## Dataset records
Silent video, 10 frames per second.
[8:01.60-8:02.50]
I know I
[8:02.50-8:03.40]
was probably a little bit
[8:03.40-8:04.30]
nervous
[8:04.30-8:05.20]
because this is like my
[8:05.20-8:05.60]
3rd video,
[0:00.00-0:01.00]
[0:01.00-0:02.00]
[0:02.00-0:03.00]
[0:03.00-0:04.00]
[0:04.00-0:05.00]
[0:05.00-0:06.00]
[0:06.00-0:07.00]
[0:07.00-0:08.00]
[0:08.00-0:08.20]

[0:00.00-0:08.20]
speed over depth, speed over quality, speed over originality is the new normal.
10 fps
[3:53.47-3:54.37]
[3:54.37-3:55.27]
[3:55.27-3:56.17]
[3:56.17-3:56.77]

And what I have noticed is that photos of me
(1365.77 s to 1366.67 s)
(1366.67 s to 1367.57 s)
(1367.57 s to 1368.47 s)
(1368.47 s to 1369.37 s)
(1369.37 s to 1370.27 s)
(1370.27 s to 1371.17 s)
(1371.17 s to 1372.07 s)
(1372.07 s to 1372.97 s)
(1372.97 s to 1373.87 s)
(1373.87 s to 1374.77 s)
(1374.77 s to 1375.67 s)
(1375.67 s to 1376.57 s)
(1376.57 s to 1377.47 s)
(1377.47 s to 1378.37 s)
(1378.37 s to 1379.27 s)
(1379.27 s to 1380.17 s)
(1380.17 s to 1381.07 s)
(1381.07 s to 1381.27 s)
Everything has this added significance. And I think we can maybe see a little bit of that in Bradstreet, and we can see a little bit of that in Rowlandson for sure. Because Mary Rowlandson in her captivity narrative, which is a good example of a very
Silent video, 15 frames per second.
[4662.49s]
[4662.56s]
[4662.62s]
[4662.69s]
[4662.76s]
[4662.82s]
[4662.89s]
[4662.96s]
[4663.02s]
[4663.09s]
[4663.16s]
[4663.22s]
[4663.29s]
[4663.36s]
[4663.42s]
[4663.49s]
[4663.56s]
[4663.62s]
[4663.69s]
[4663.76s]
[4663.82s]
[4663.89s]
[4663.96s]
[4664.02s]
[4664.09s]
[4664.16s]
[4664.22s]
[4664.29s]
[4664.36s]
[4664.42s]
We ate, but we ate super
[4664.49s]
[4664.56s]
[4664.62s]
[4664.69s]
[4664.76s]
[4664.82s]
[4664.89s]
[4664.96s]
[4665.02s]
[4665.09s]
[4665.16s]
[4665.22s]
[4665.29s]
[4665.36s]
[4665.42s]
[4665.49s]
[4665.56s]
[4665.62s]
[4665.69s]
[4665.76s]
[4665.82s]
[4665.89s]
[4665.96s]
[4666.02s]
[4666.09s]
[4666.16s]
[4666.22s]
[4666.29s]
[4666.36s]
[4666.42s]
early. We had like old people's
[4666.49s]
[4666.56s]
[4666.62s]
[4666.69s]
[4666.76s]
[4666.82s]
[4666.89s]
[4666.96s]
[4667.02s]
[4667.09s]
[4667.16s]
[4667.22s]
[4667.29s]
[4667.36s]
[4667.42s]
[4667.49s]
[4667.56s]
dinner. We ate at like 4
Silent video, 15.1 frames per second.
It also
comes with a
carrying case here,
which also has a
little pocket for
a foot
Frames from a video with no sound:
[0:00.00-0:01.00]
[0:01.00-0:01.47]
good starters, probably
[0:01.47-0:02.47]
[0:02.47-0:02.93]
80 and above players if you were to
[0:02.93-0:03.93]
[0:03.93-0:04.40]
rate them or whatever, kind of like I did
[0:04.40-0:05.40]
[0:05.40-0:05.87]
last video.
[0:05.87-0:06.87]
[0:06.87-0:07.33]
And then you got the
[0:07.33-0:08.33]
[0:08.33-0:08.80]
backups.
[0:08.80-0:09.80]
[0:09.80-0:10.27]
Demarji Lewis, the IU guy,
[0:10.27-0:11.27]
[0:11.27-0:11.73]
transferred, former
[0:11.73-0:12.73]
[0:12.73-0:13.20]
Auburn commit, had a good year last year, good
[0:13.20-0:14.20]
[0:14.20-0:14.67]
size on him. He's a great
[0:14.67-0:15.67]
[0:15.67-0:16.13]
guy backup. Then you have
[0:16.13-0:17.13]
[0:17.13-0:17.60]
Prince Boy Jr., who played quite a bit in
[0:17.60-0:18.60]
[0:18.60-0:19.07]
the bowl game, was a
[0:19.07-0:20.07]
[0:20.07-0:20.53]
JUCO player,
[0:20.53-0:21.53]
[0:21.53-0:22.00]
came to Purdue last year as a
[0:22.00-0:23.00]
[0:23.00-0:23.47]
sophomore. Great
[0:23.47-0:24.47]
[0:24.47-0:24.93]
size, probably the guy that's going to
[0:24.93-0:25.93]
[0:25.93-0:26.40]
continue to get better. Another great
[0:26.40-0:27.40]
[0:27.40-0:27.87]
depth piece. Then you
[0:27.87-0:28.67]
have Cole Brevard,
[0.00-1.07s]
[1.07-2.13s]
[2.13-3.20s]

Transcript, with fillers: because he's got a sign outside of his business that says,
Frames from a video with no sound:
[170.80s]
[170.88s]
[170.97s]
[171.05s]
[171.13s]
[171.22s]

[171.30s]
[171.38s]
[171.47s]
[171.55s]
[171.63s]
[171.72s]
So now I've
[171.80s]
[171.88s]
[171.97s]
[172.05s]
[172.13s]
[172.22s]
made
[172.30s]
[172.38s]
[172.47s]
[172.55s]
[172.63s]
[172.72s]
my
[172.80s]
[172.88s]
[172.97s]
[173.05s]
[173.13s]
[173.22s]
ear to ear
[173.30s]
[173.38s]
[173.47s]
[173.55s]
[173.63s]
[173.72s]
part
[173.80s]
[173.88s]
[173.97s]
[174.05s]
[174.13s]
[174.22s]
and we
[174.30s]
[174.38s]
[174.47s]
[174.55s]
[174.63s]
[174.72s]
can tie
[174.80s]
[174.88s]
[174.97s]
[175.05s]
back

## Task item
Give back the entire listing with every word intact.

## Solution
Silent video, 10 frames per second.
[8:01.60-8:02.50]
I know I
[8:02.50-8:03.40]
was probably a little bit
[8:03.40-8:04.30]
nervous
[8:04.30-8:05.20]
because this is like my
[8:05.20-8:05.60]
3rd video,
[0:00.00-0:01.00]
[0:01.00-0:02.00]
[0:02.00-0:03.00]
[0:03.00-0:04.00]
[0:04.00-0:05.00]
[0:05.00-0:06.00]
[0:06.00-0:07.00]
[0:07.00-0:08.00]
[0:08.00-0:08.20]

[0:00.00-0:08.20]
speed over depth, speed over quality, speed over originality is the new normal.
10 fps
[3:53.47-3:54.37]
[3:54.37-3:55.27]
[3:55.27-3:56.17]
[3:56.17-3:56.77]

And what I have noticed is that photos of me
(1365.77 s to 1366.67 s)
(1366.67 s to 1367.57 s)
(1367.57 s to 1368.47 s)
(1368.47 s to 1369.37 s)
(1369.37 s to 1370.27 s)
(1370.27 s to 1371.17 s)
(1371.17 s to 1372.07 s)
(1372.07 s to 1372.97 s)
(1372.97 s to 1373.87 s)
(1373.87 s to 1374.77 s)
(1374.77 s to 1375.67 s)
(1375.67 s to 1376.57 s)
(1376.57 s to 1377.47 s)
(1377.47 s to 1378.37 s)
(1378.37 s to 1379.27 s)
(1379.27 s to 1380.17 s)
(1380.17 s to 1381.07 s)
(1381.07 s to 1381.27 s)
Everything has this added significance. And I think we can maybe see a little bit of that in Bradstreet, and we can see a little bit of that in Rowlandson for sure. Because Mary Rowlandson in her captivity narrative, which is a good example of a very
Silent video, 15 frames per second.
[4662.49s]
[4662.56s]
[4662.62s]
[4662.69s]
[4662.76s]
[4662.82s]
[4662.89s]
[4662.96s]
[4663.02s]
[4663.09s]
[4663.16s]
[4663.22s]
[4663.29s]
[4663.36s]
[4663.42s]
[4663.49s]
[4663.56s]
[4663.62s]
[4663.69s]
[4663.76s]
[4663.82s]
[4663.89s]
[4663.96s]
[4664.02s]
[4664.09s]
[4664.16s]
[4664.22s]
[4664.29s]
[4664.36s]
[4664.42s]
We ate, but we ate super
[4664.49s]
[4664.56s]
[4664.62s]
[4664.69s]
[4664.76s]
[4664.82s]
[4664.89s]
[4664.96s]
[4665.02s]
[4665.09s]
[4665.16s]
[4665.22s]
[4665.29s]
[4665.36s]
[4665.42s]
[4665.49s]
[4665.56s]
[4665.62s]
[4665.69s]
[4665.76s]
[4665.82s]
[4665.89s]
[4665.96s]
[4666.02s]
[4666.09s]
[4666.16s]
[4666.22s]
[4666.29s]
[4666.36s]
[4666.42s]
early. We had like old people's
[4666.49s]
[4666.56s]
[4666.62s]
[4666.69s]
[4666.76s]
[4666.82s]
[4666.89s]
[4666.96s]
[4667.02s]
[4667.09s]
[4667.16s]
[4667.22s]
[4667.29s]
[4667.36s]
[4667.42s]
[4667.49s]
[4667.56s]
dinner. We ate at like 4
Silent video, 15.1 frames per second.
It also
comes with a
carrying case here,
which also has a
little pocket for
a foot
Frames from a video with no sound:
[0:00.00-0:01.00]
[0:01.00-0:01.47]
good starters, probably
[0:01.47-0:02.47]
[0:02.47-0:02.93]
80 and above players if you were to
[0:02.93-0:03.93]
[0:03.93-0:04.40]
rate them or whatever, kind of like I did
[0:04.40-0:05.40]
[0:05.40-0:05.87]
last video.
[0:05.87-0:06.87]
[0:06.87-0:07.33]
And then you got the
[0:07.33-0:08.33]
[0:08.33-0:08.80]
backups.
[0:08.80-0:09.80]
[0:09.80-0:10.27]
Demarji Lewis, the IU guy,
[0:10.27-0:11.27]
[0:11.27-0:11.73]
transferred, former
[0:11.73-0:12.73]
[0:12.73-0:13.20]
Auburn commit, had a good year last year, good
[0:13.20-0:14.20]
[0:14.20-0:14.67]
size on him. He's a great
[0:14.67-0:15.67]
[0:15.67-0:16.13]
guy backup. Then you have
[0:16.13-0:17.13]
[0:17.13-0:17.60]
Prince Boy Jr., who played quite a bit in
[0:17.60-0:18.60]
[0:18.60-0:19.07]
the bowl game, was a
[0:19.07-0:20.07]
[0:20.07-0:20.53]
JUCO player,
[0:20.53-0:21.53]
[0:21.53-0:22.00]
came to Purdue last year as a
[0:22.00-0:23.00]
[0:23.00-0:23.47]
sophomore. Great
[0:23.47-0:24.47]
[0:24.47-0:24.93]
size, probably the guy that's going to
[0:24.93-0:25.93]
[0:25.93-0:26.40]
continue to get better. Another great
[0:26.40-0:27.40]
[0:27.40-0:27.87]
depth piece. Then you
[0:27.87-0:28.67]
have Cole Brevard,
[0.00-1.07s]
[1.07-2.13s]
[2.13-3.20s]

Transcript, with fillers: because he's got a sign outside of his business that says,
Frames from a video with no sound:
[170.80s]
[170.88s]
[170.97s]
[171.05s]
[171.13s]
[171.22s]

[171.30s]
[171.38s]
[171.47s]
[171.55s]
[171.63s]
[171.72s]
So now I've
[171.80s]
[171.88s]
[171.97s]
[172.05s]
[172.13s]
[172.22s]
made
[172.30s]
[172.38s]
[172.47s]
[172.55s]
[172.63s]
[172.72s]
my
[172.80s]
[172.88s]
[172.97s]
[173.05s]
[173.13s]
[173.22s]
ear to ear
[173.30s]
[173.38s]
[173.47s]
[173.55s]
[173.63s]
[173.72s]
part
[173.80s]
[173.88s]
[173.97s]
[174.05s]
[174.13s]
[174.22s]
and we
[174.30s]
[174.38s]
[174.47s]
[174.55s]
[174.63s]
[174.72s]
can tie
[174.80s]
[174.88s]
[174.97s]
[175.05s]
back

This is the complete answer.